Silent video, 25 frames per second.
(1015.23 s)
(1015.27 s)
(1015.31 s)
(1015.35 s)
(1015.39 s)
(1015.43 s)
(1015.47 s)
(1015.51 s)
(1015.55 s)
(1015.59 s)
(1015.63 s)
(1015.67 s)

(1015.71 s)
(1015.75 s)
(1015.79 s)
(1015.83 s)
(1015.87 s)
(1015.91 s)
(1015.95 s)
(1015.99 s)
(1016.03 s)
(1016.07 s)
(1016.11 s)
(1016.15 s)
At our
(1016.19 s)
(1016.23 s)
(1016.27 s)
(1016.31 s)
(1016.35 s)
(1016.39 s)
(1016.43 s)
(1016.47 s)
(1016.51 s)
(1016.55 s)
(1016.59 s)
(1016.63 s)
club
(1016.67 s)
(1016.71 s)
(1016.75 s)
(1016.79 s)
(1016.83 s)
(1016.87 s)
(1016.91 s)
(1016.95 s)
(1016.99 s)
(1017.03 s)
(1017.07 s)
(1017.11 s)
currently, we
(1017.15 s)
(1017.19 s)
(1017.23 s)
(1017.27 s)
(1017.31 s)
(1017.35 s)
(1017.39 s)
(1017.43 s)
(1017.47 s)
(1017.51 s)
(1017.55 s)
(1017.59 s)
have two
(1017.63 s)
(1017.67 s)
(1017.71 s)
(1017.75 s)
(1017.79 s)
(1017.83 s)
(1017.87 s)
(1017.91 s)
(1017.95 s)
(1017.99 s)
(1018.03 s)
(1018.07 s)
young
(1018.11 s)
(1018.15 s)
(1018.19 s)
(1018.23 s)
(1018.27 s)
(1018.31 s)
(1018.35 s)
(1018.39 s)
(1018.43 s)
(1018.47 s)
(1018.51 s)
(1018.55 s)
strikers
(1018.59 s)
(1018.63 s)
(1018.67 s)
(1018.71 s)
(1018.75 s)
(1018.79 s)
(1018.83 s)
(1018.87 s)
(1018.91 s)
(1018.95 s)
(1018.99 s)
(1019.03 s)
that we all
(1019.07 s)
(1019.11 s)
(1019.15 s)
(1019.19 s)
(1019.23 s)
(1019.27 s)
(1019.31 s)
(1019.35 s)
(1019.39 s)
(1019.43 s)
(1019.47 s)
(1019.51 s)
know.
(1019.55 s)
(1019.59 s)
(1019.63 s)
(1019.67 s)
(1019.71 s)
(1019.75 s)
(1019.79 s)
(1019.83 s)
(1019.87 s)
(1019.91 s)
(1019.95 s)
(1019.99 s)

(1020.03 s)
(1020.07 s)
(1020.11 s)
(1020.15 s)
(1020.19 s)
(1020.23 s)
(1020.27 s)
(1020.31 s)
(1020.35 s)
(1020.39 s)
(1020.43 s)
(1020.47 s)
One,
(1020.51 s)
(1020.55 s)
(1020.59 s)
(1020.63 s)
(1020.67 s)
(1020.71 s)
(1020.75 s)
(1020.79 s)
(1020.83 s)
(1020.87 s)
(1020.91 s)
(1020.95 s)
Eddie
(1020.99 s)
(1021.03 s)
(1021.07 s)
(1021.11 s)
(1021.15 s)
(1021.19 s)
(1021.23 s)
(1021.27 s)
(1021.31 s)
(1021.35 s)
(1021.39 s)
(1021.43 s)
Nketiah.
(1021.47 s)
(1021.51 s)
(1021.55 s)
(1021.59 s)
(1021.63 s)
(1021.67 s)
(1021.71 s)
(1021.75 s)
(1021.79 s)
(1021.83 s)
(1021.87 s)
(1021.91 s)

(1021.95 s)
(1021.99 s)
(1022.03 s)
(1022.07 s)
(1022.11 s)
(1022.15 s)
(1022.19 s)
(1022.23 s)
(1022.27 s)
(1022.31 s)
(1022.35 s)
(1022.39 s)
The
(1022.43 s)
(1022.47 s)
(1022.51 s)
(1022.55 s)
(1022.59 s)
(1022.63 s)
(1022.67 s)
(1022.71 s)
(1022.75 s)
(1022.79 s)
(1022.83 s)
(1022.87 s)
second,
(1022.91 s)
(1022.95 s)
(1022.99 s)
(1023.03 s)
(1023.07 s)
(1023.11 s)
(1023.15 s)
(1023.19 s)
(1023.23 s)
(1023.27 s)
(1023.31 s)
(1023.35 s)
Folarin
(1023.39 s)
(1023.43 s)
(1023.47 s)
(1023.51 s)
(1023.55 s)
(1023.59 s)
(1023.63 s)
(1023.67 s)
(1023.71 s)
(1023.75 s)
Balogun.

### [TASK ITEM]
Reproduce the whole listing verbatim.

### [WRITTEN SOLUTION]
Silent video, 25 frames per second.
(1015.23 s)
(1015.27 s)
(1015.31 s)
(1015.35 s)
(1015.39 s)
(1015.43 s)
(1015.47 s)
(1015.51 s)
(1015.55 s)
(1015.59 s)
(1015.63 s)
(1015.67 s)

(1015.71 s)
(1015.75 s)
(1015.79 s)
(1015.83 s)
(1015.87 s)
(1015.91 s)
(1015.95 s)
(1015.99 s)
(1016.03 s)
(1016.07 s)
(1016.11 s)
(1016.15 s)
At our
(1016.19 s)
(1016.23 s)
(1016.27 s)
(1016.31 s)
(1016.35 s)
(1016.39 s)
(1016.43 s)
(1016.47 s)
(1016.51 s)
(1016.55 s)
(1016.59 s)
(1016.63 s)
club
(1016.67 s)
(1016.71 s)
(1016.75 s)
(1016.79 s)
(1016.83 s)
(1016.87 s)
(1016.91 s)
(1016.95 s)
(1016.99 s)
(1017.03 s)
(1017.07 s)
(1017.11 s)
currently, we
(1017.15 s)
(1017.19 s)
(1017.23 s)
(1017.27 s)
(1017.31 s)
(1017.35 s)
(1017.39 s)
(1017.43 s)
(1017.47 s)
(1017.51 s)
(1017.55 s)
(1017.59 s)
have two
(1017.63 s)
(1017.67 s)
(1017.71 s)
(1017.75 s)
(1017.79 s)
(1017.83 s)
(1017.87 s)
(1017.91 s)
(1017.95 s)
(1017.99 s)
(1018.03 s)
(1018.07 s)
young
(1018.11 s)
(1018.15 s)
(1018.19 s)
(1018.23 s)
(1018.27 s)
(1018.31 s)
(1018.35 s)
(1018.39 s)
(1018.43 s)
(1018.47 s)
(1018.51 s)
(1018.55 s)
strikers
(1018.59 s)
(1018.63 s)
(1018.67 s)
(1018.71 s)
(1018.75 s)
(1018.79 s)
(1018.83 s)
(1018.87 s)
(1018.91 s)
(1018.95 s)
(1018.99 s)
(1019.03 s)
that we all
(1019.07 s)
(1019.11 s)
(1019.15 s)
(1019.19 s)
(1019.23 s)
(1019.27 s)
(1019.31 s)
(1019.35 s)
(1019.39 s)
(1019.43 s)
(1019.47 s)
(1019.51 s)
know.
(1019.55 s)
(1019.59 s)
(1019.63 s)
(1019.67 s)
(1019.71 s)
(1019.75 s)
(1019.79 s)
(1019.83 s)
(1019.87 s)
(1019.91 s)
(1019.95 s)
(1019.99 s)

(1020.03 s)
(1020.07 s)
(1020.11 s)
(1020.15 s)
(1020.19 s)
(1020.23 s)
(1020.27 s)
(1020.31 s)
(1020.35 s)
(1020.39 s)
(1020.43 s)
(1020.47 s)
One,
(1020.51 s)
(1020.55 s)
(1020.59 s)
(1020.63 s)
(1020.67 s)
(1020.71 s)
(1020.75 s)
(1020.79 s)
(1020.83 s)
(1020.87 s)
(1020.91 s)
(1020.95 s)
Eddie
(1020.99 s)
(1021.03 s)
(1021.07 s)
(1021.11 s)
(1021.15 s)
(1021.19 s)
(1021.23 s)
(1021.27 s)
(1021.31 s)
(1021.35 s)
(1021.39 s)
(1021.43 s)
Nketiah.
(1021.47 s)
(1021.51 s)
(1021.55 s)
(1021.59 s)
(1021.63 s)
(1021.67 s)
(1021.71 s)
(1021.75 s)
(1021.79 s)
(1021.83 s)
(1021.87 s)
(1021.91 s)

(1021.95 s)
(1021.99 s)
(1022.03 s)
(1022.07 s)
(1022.11 s)
(1022.15 s)
(1022.19 s)
(1022.23 s)
(1022.27 s)
(1022.31 s)
(1022.35 s)
(1022.39 s)
The
(1022.43 s)
(1022.47 s)
(1022.51 s)
(1022.55 s)
(1022.59 s)
(1022.63 s)
(1022.67 s)
(1022.71 s)
(1022.75 s)
(1022.79 s)
(1022.83 s)
(1022.87 s)
second,
(1022.91 s)
(1022.95 s)
(1022.99 s)
(1023.03 s)
(1023.07 s)
(1023.11 s)
(1023.15 s)
(1023.19 s)
(1023.23 s)
(1023.27 s)
(1023.31 s)
(1023.35 s)
Folarin
(1023.39 s)
(1023.43 s)
(1023.47 s)
(1023.51 s)
(1023.55 s)
(1023.59 s)
(1023.63 s)
(1023.67 s)
(1023.71 s)
(1023.75 s)
Balogun.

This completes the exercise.